La branche locale du parti, le DBP n'est pas épargnée : «Nous étions à la tête de six municipalités sur huit dans la région d'Hakkari. Les six maires ont été arrêtés et remplacés par des kayum [administrateurs publics, proches du pouvoir, ndlr]», résume amèrement Metin Besi, chef de fil local du HDP. Le parti de gauche paie ainsi le prix de son incapacité à prendre ses distances avec la guérilla kurde - bien qu'il en condamne les violences - très implantée socialement dans le Sud-Est. «En tant qu'homme politique kurde, je me refuse à désigner le PKK comme une organisation terroriste. Ils se battent pour les droits de la population locale.»

Un positionnement qui condamne le HDP, pourtant ultramajoritaire dans la région (83 % des voix à Hakkari aux élections de novembre 2015, loin devant l'AKP) à l'impuissance. «Nos locaux ont été perquisitionnés, nos ordinateurs confisqués, on ne peut pas organiser de manifestation à cause de l'état d'urgence et, du fait de tous les check-points ici, c'est très compliqué de faire notre travail d'élu sur le terrain.» Et de conclure : «Difficile donc de pouvoir peser politiquement pour un retour à la paix.» Désormais, dans la province d'Hakkari, ce sont les kayum qui font la loi. A travers eux, l'Etat entend «gagner les cœurs», en investissant massivement dans l'une des régions les plus pauvres de Turquie : le salaire moyen annuel s'élève à environ 2 300 euros, quatre fois moins qu'à Istanbul.

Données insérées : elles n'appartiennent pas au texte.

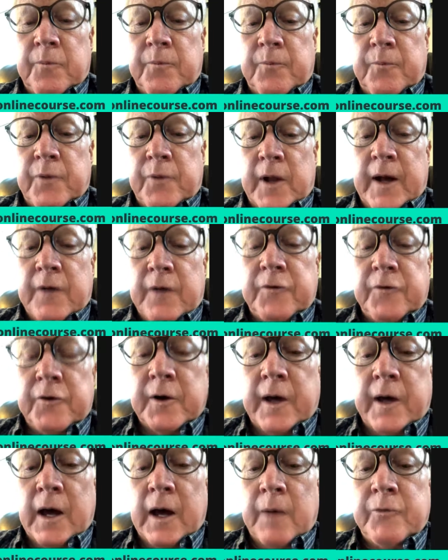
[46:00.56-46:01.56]
Plants are
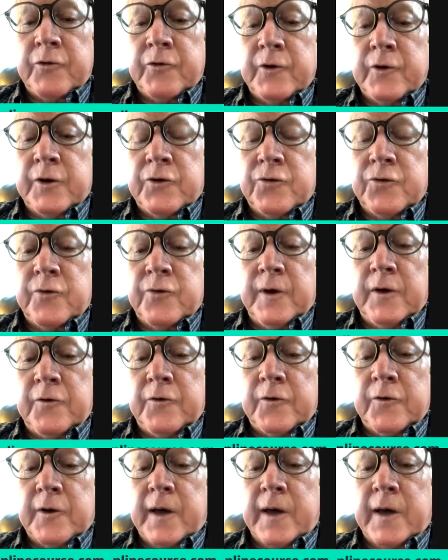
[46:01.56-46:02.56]
capturing, trees
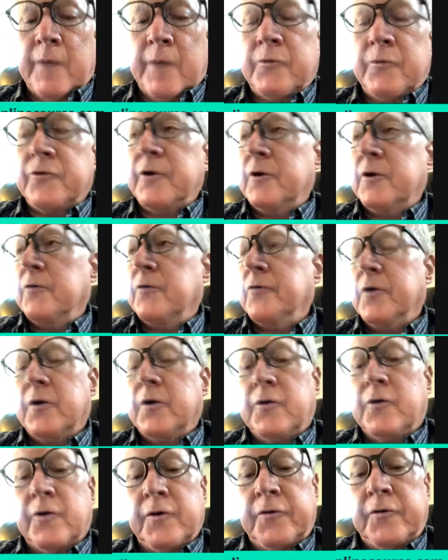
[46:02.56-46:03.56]
are capturing over the
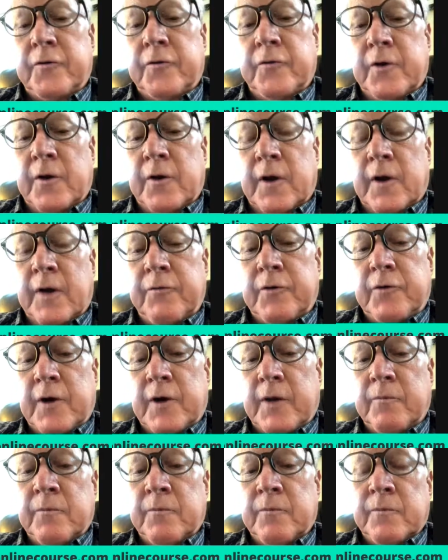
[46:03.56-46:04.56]
course of their
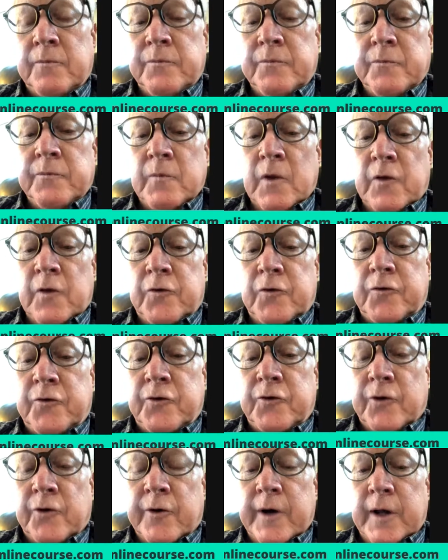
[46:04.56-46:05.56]
lifetime,
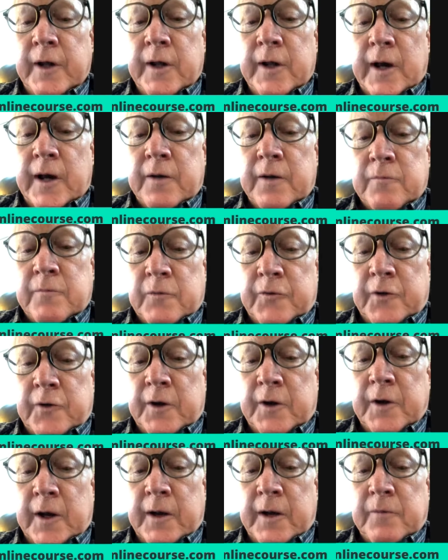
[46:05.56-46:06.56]
storing that
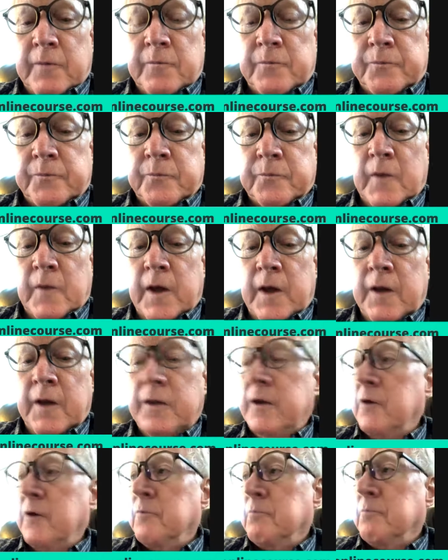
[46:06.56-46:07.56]
sunlight in
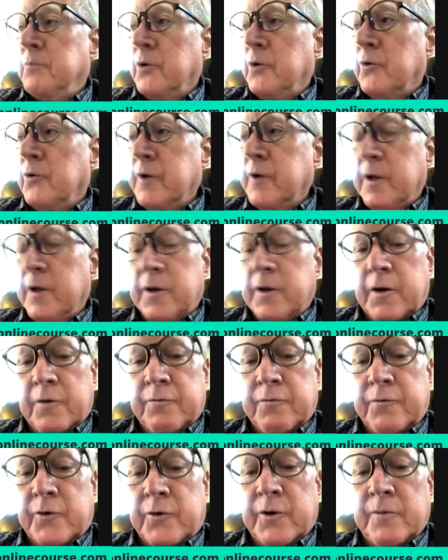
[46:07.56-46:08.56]
their bulk, in their
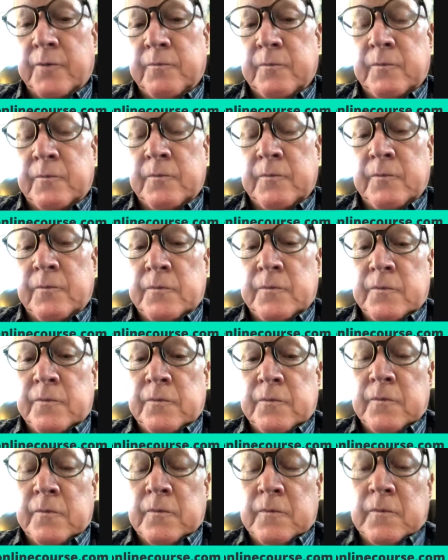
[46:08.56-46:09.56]
form.
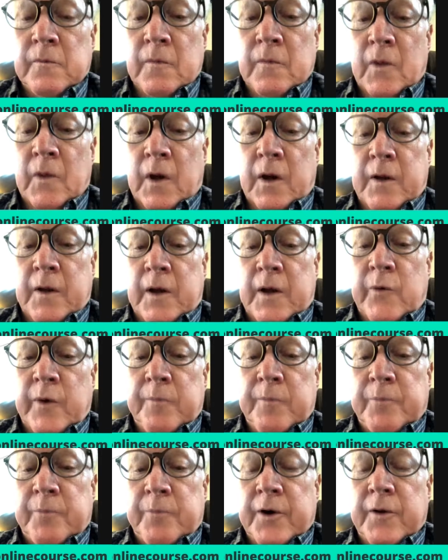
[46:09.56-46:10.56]
And then we
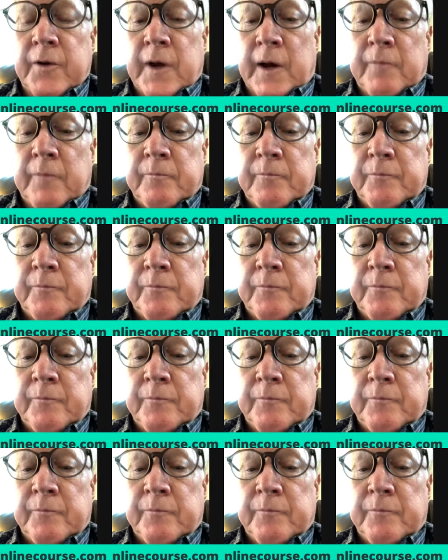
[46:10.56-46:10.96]
burn that.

L’emploi, enjeu stratégique

«Grâce à un prêt d'une banque d'investissement turque, nous avons lancé dans la ville des projets de construction routière, de canalisations, de récupération des eaux de pluie. Pour un montant total de plus de 11 millions d'euros», se félicite Mehmet Kizilkaya, conseiller spécial du kayum d'Hakkari.

A l'extérieur de la mairie, des dizaines d'ouvriers s'activent jour et nuit à reconstruire l'avenue principale. «Grâce à un financement de la grande municipalité d'Istanbul [AKP, ndlr], précise le fonctionnaire. L'autre bataille de l'Etat ici, c'est l'emploi, notamment chez les jeunes.» Le défi est titanesque : à Hakkari, un habitant sur quatre a entre 15 et 24 ans et le chômage chez les jeunes caracole à près de 80 % (quatre fois plus que dans le reste du pays). «C'est très difficile d'implanter des usines dans la région. Tout ce qu'on peut faire, c'est engager quelqu'un comme fonctionnaire pour que sa famille puisse vivre de son salaire», explique-t-il. Pourtant, l'emploi des jeunes est un enjeu stratégique dans la guerre contre le PKK, confirme Mehmet Kizilkaya : «Développer l'économie locale, c'est endiguer le recrutement de l'organisation.»